You shall count for yourselves from the day after the sabbath; from the day you bring the sheaf of the wave-offering, seven sabbaths shall there be complete. Until the day after the seventh sabbath you shall count fifty days, and offer a new gift to Jehovah. Lev 23: 15, 16.

Regarding the jubilee in the same book,

You shall count for yourself seven sabbaths of years, seven times seven years, and you shall have a time of seven sabbaths of years, forty-nine years. And you shall sanctify the fiftieth year and proclaim liberty in the land to all its inhabitants; it shall be a jubilee for you. Lev 25: 8, 10.

From this it is evident that 'the fiftieth' means that which marks the full completion of the sabbaths.

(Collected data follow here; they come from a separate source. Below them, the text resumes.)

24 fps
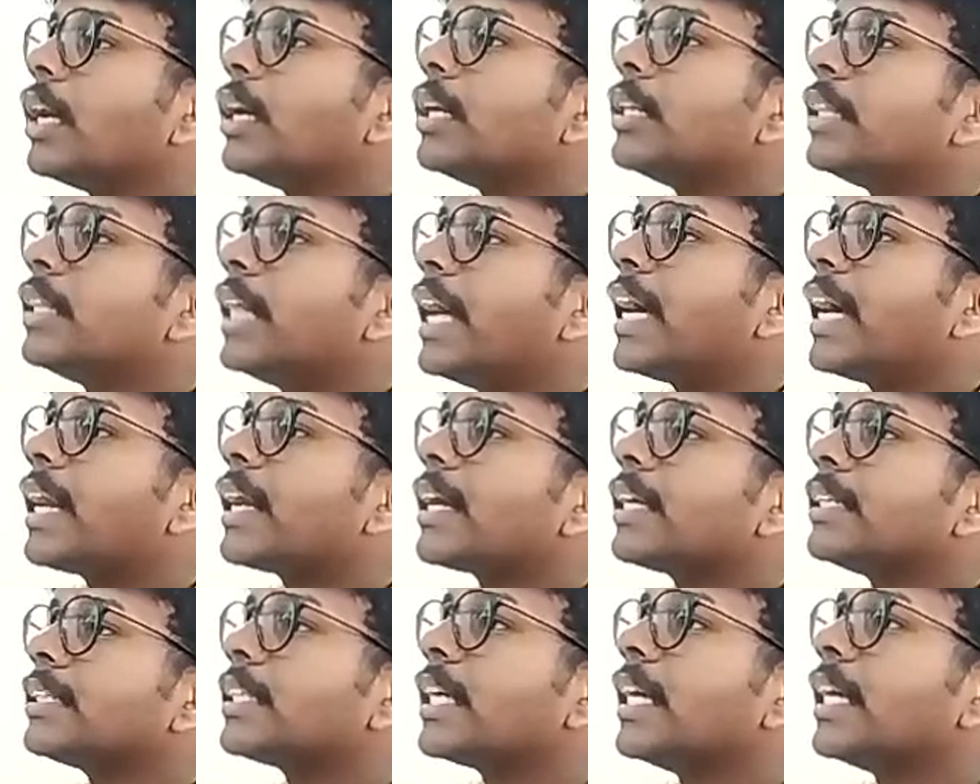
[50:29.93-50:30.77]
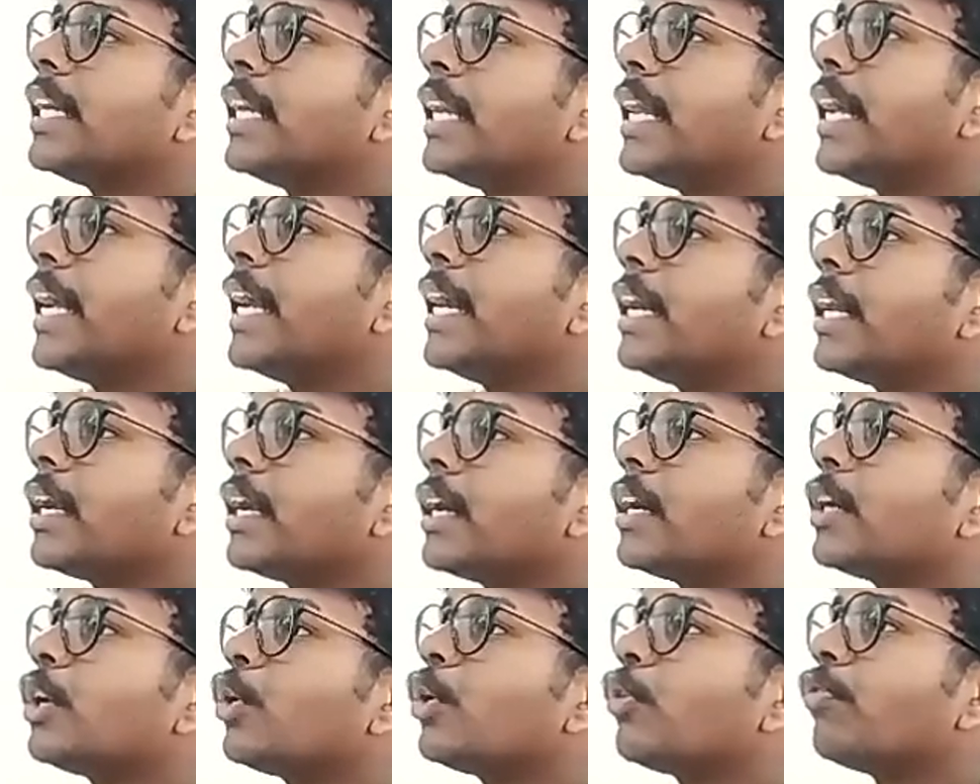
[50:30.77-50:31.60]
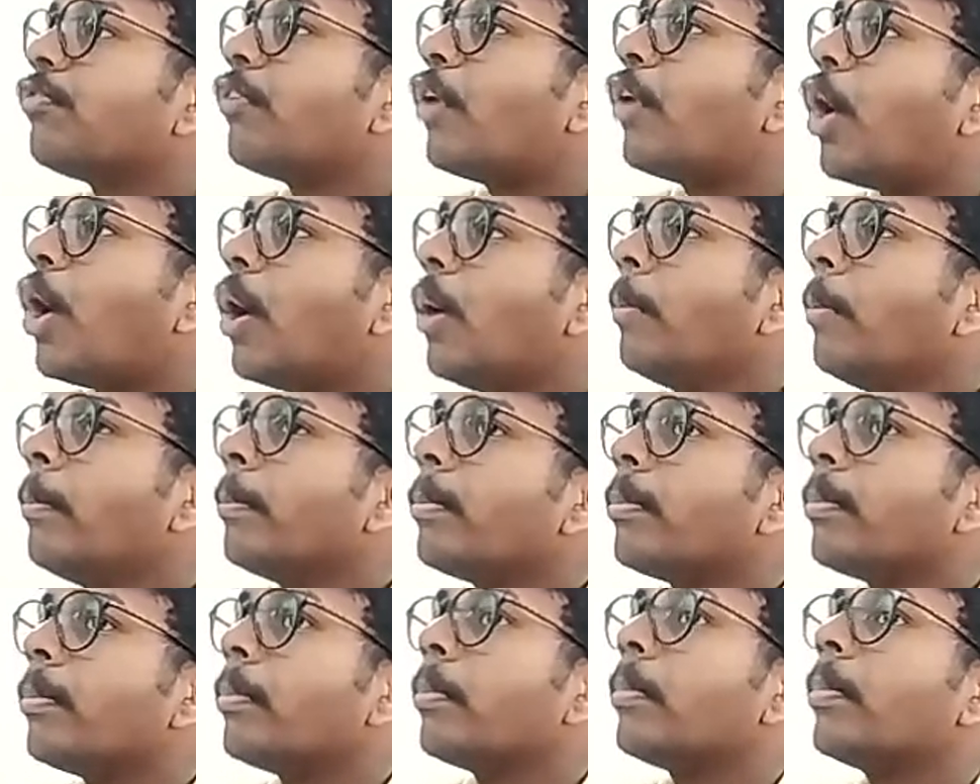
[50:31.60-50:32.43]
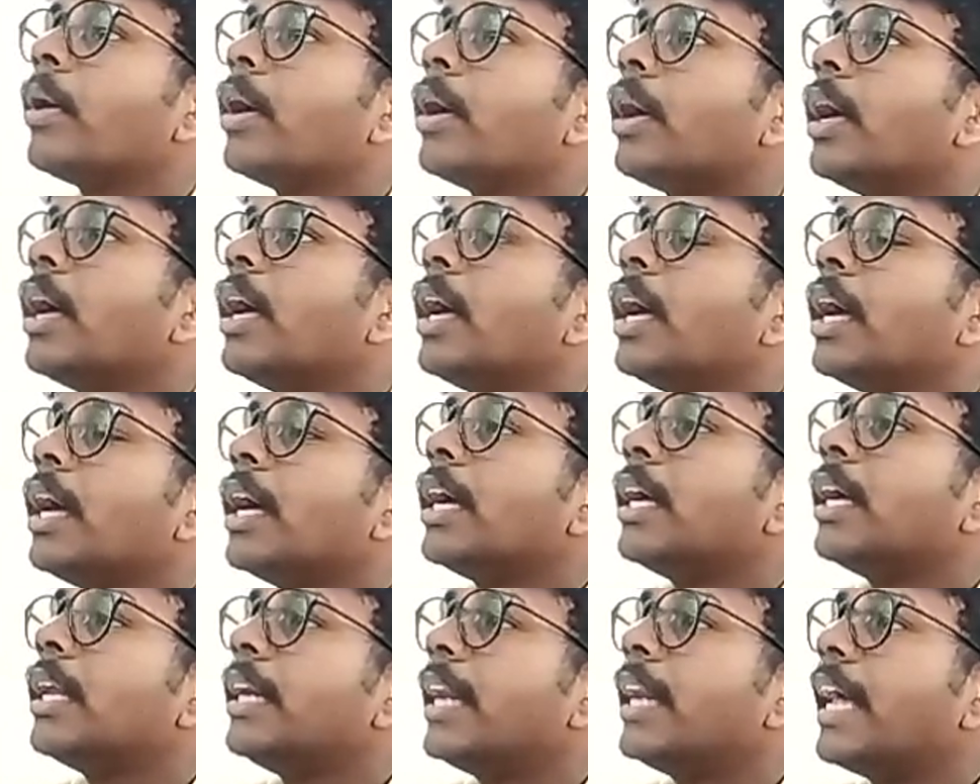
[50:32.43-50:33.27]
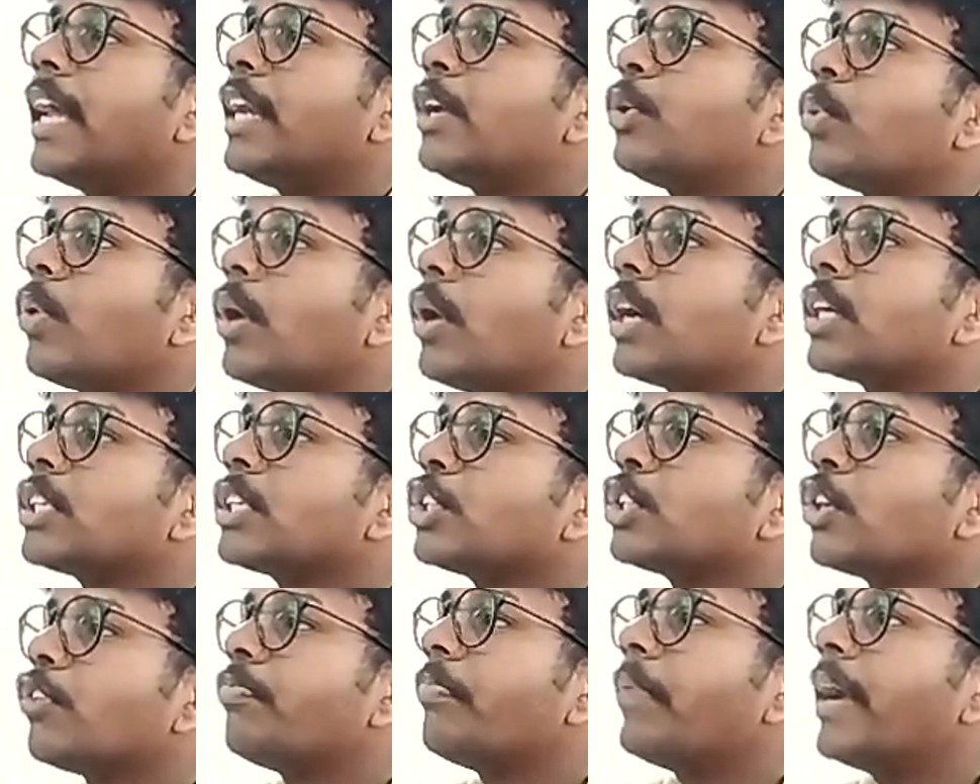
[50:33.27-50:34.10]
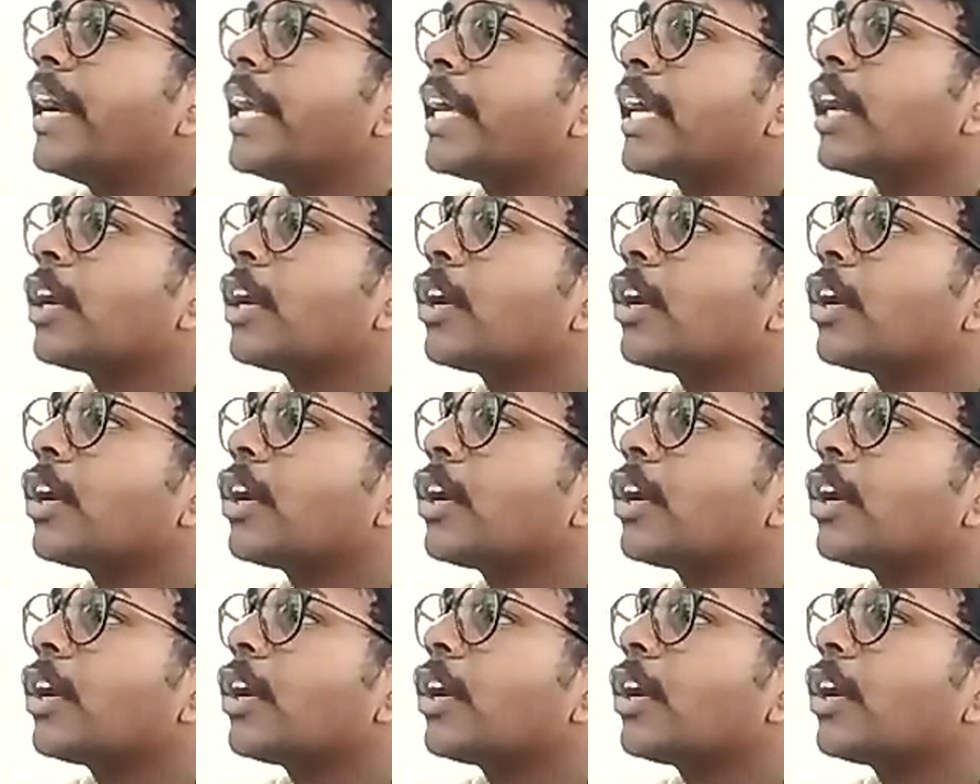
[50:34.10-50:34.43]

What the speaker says: There is a need to form networks of medical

[4] What is more, whenever 'fifty' is mentioned in the Word it means that which is full, as in the case of the numbering of the Levites aged thirty years and over up to fifty years of age, Num 4: 23, 35, 39, 43, 47; 8: 25. Here 'fifty' stands for the full or final state of that period of ministerial service. A man found lying with a young woman who was a virgin had to give to the young woman's father fifty pieces of silver, and she had to be his wife; nor could he divorce her, Deut 22: 29. Here 'fifty pieces of silver' stands for a full fine and a full recompense. David's giving to Araunah fifty pieces of silver for the threshing-floor, where he built an altar to Jehovah, 2 Sam 24: 24, stands for a full price and a full payment. Absalom's making ready for himself a chariot and horses, and his having fifty men running before him, 2 Sam 15: 1, and Adonijah's likewise having chariots and horsemen, and fifty men running before him, 1 Kings 1: 5, stand for their full dignity and majesty. For these people received from the ancients certain numbers which were representative and carried spiritual meanings and which were observed by them. Those numbers were also commanded in their religious observances, though the majority of the people did not know what was meant by them.

[5] In the same way, because 'fifty' means that which is full and this number was also representative, as has been stated, the same thing is meant in the Lord's parable concerning the steward, who said to the man owing oil,

How much do you owe my master? He said, A hundred baths of oil. Then he said to him, Take your bill, and sit down quickly and write fifty. Luke 16: 5, 6.

'Fifty' stands for the full discharge of the debt. Being a number it does indeed seem to imply nothing more than a number, when in fact in the internal sense this number is used in every case to mean that which is full, as also in Haggai,

One came to the winevat to draw fifty measures from the winevat, and there were only twenty. Hagg. 2: 16.

This means that instead of a full amount there was not much. 'Fifty' would not have been mentioned in the prophet if it had not carried this meaning.